* _Exercise data_:
------------------------------
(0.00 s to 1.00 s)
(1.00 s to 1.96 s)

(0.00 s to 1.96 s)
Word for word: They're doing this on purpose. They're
------------------------------
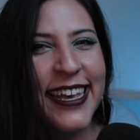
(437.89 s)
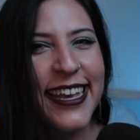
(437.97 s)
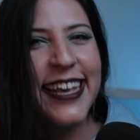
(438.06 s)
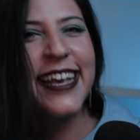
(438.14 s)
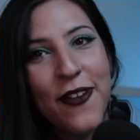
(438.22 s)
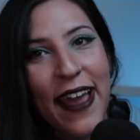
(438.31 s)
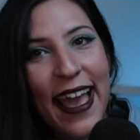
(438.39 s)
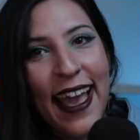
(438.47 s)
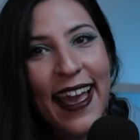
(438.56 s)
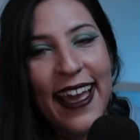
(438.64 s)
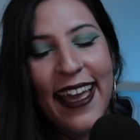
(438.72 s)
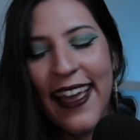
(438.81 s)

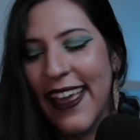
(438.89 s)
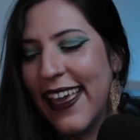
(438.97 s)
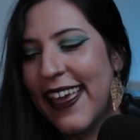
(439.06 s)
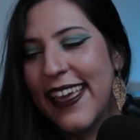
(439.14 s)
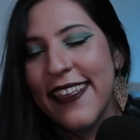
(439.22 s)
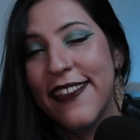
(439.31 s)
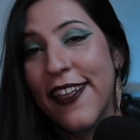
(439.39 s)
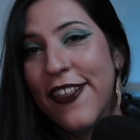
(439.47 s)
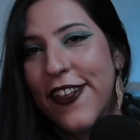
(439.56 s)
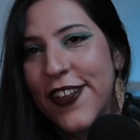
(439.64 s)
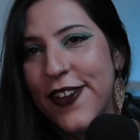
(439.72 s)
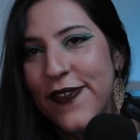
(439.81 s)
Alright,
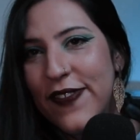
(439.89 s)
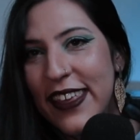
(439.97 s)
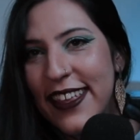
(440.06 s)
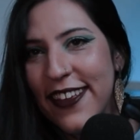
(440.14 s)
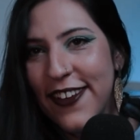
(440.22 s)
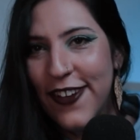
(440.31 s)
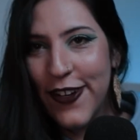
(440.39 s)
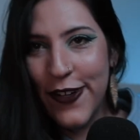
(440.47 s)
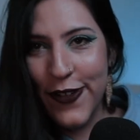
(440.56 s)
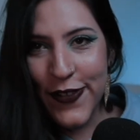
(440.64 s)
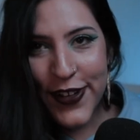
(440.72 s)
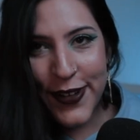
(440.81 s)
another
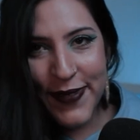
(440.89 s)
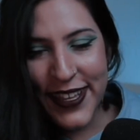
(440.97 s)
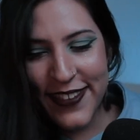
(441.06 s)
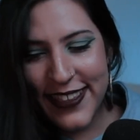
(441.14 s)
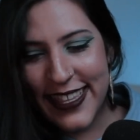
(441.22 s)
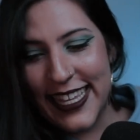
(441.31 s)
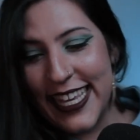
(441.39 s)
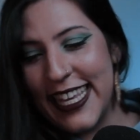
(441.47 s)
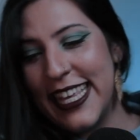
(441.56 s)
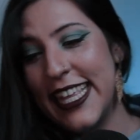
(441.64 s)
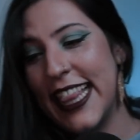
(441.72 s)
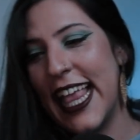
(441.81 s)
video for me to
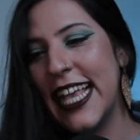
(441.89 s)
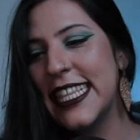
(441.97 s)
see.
------------------------------
* _What you need to do_: Your answer should consist solely of the lines above from the line with "(0.00 s to 1.00 s)" to the line with "Word for word: They're", both included, reproduced exactly.

* _Answer to the problem_:
(0.00 s to 1.00 s)
(1.00 s to 1.96 s)

(0.00 s to 1.96 s)
Word for word: They're doing this on purpose. They're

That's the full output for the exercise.